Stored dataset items
:::::
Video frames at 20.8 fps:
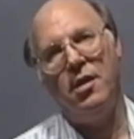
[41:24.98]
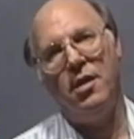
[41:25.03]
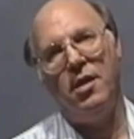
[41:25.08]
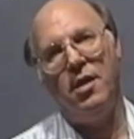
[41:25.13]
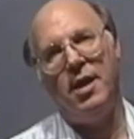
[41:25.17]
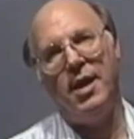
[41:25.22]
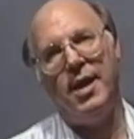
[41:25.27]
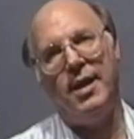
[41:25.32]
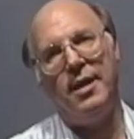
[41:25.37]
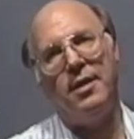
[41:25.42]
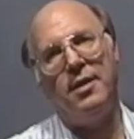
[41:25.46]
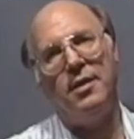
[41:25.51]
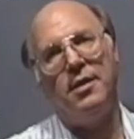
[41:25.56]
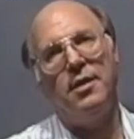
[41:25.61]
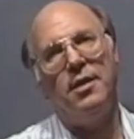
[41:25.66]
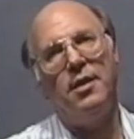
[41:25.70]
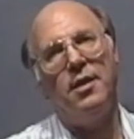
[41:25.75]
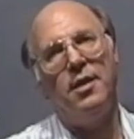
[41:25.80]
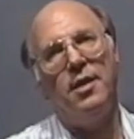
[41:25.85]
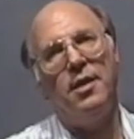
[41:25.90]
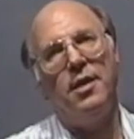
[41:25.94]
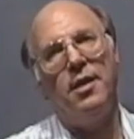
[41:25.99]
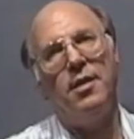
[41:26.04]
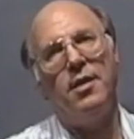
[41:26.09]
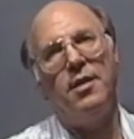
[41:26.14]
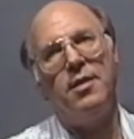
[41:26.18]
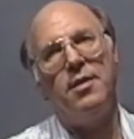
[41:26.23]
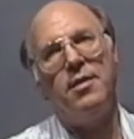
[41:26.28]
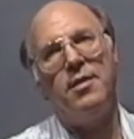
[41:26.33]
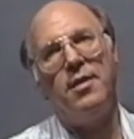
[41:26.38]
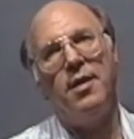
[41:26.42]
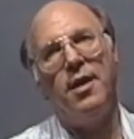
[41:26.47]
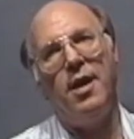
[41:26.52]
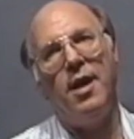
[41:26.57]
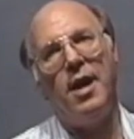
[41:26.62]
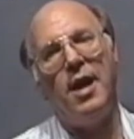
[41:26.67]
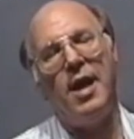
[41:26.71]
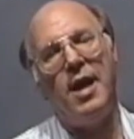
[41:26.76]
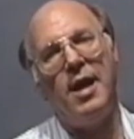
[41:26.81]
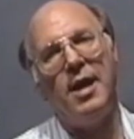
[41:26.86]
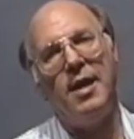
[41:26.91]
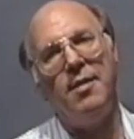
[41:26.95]
that the
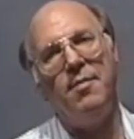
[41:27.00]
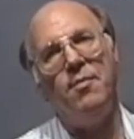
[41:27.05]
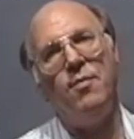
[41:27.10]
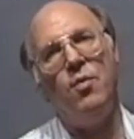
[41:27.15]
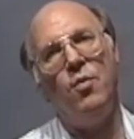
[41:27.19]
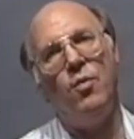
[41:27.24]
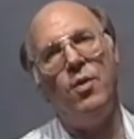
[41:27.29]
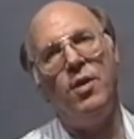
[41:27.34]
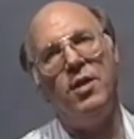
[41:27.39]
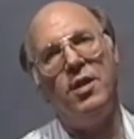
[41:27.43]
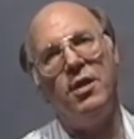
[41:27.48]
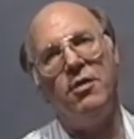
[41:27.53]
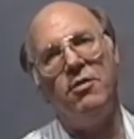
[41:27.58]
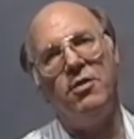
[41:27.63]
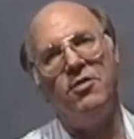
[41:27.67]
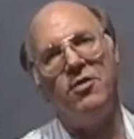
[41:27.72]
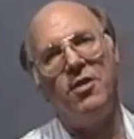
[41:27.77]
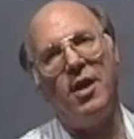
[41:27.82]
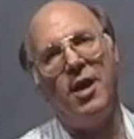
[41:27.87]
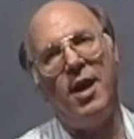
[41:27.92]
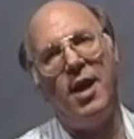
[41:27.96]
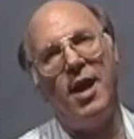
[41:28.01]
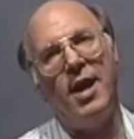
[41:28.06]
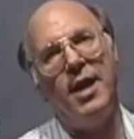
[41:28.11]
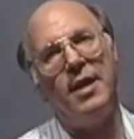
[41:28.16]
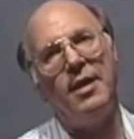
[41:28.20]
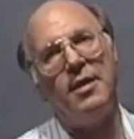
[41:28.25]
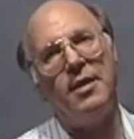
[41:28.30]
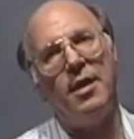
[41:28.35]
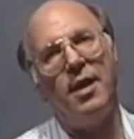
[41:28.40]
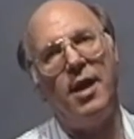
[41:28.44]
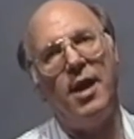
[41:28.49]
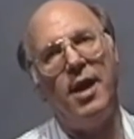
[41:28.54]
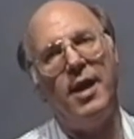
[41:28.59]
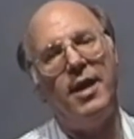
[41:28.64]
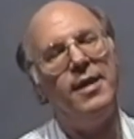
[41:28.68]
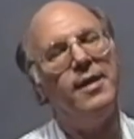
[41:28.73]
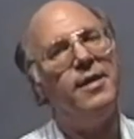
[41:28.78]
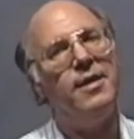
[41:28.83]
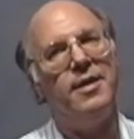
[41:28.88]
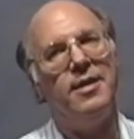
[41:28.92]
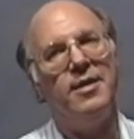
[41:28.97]
time when there is a high
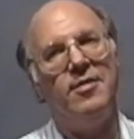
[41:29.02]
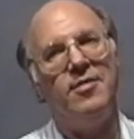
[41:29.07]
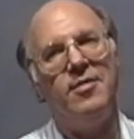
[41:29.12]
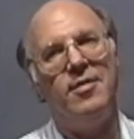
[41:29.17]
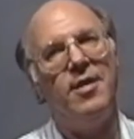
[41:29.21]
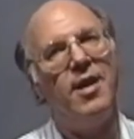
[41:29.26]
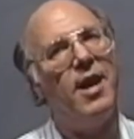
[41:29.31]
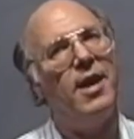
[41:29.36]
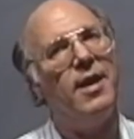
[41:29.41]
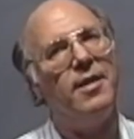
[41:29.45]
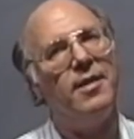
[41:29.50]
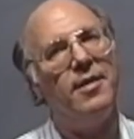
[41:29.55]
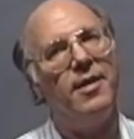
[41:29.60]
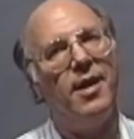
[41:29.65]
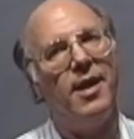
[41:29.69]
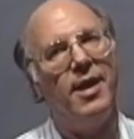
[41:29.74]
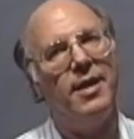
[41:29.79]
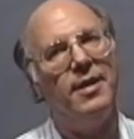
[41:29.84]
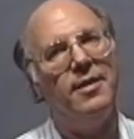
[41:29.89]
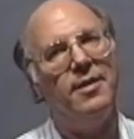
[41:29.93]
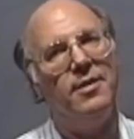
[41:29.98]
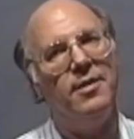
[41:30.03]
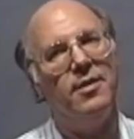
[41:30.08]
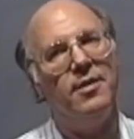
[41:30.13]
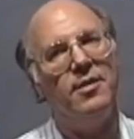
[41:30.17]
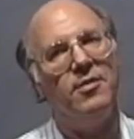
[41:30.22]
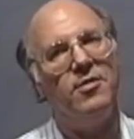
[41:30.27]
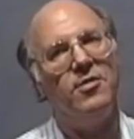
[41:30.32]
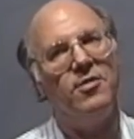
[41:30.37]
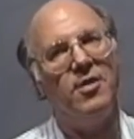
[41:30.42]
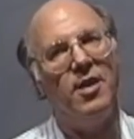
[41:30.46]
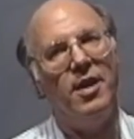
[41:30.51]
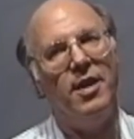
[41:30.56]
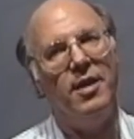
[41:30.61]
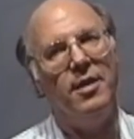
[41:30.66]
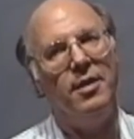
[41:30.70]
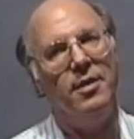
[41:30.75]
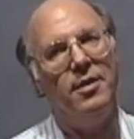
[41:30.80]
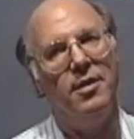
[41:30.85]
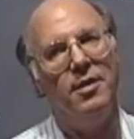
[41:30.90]
tide is not tied to the sun.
:::::
Would you copy out all the data exactly, without the images?

▸ Answer section:
Video frames at 20.8 fps:
[41:24.98]
[41:25.03]
[41:25.08]
[41:25.13]
[41:25.17]
[41:25.22]
[41:25.27]
[41:25.32]
[41:25.37]
[41:25.42]
[41:25.46]
[41:25.51]
[41:25.56]
[41:25.61]
[41:25.66]
[41:25.70]
[41:25.75]
[41:25.80]
[41:25.85]
[41:25.90]
[41:25.94]
[41:25.99]
[41:26.04]
[41:26.09]
[41:26.14]
[41:26.18]
[41:26.23]
[41:26.28]
[41:26.33]
[41:26.38]
[41:26.42]
[41:26.47]
[41:26.52]
[41:26.57]
[41:26.62]
[41:26.67]
[41:26.71]
[41:26.76]
[41:26.81]
[41:26.86]
[41:26.91]
[41:26.95]
that the
[41:27.00]
[41:27.05]
[41:27.10]
[41:27.15]
[41:27.19]
[41:27.24]
[41:27.29]
[41:27.34]
[41:27.39]
[41:27.43]
[41:27.48]
[41:27.53]
[41:27.58]
[41:27.63]
[41:27.67]
[41:27.72]
[41:27.77]
[41:27.82]
[41:27.87]
[41:27.92]
[41:27.96]
[41:28.01]
[41:28.06]
[41:28.11]
[41:28.16]
[41:28.20]
[41:28.25]
[41:28.30]
[41:28.35]
[41:28.40]
[41:28.44]
[41:28.49]
[41:28.54]
[41:28.59]
[41:28.64]
[41:28.68]
[41:28.73]
[41:28.78]
[41:28.83]
[41:28.88]
[41:28.92]
[41:28.97]
time when there is a high
[41:29.02]
[41:29.07]
[41:29.12]
[41:29.17]
[41:29.21]
[41:29.26]
[41:29.31]
[41:29.36]
[41:29.41]
[41:29.45]
[41:29.50]
[41:29.55]
[41:29.60]
[41:29.65]
[41:29.69]
[41:29.74]
[41:29.79]
[41:29.84]
[41:29.89]
[41:29.93]
[41:29.98]
[41:30.03]
[41:30.08]
[41:30.13]
[41:30.17]
[41:30.22]
[41:30.27]
[41:30.32]
[41:30.37]
[41:30.42]
[41:30.46]
[41:30.51]
[41:30.56]
[41:30.61]
[41:30.66]
[41:30.70]
[41:30.75]
[41:30.80]
[41:30.85]
[41:30.90]
tide is not tied to the sun.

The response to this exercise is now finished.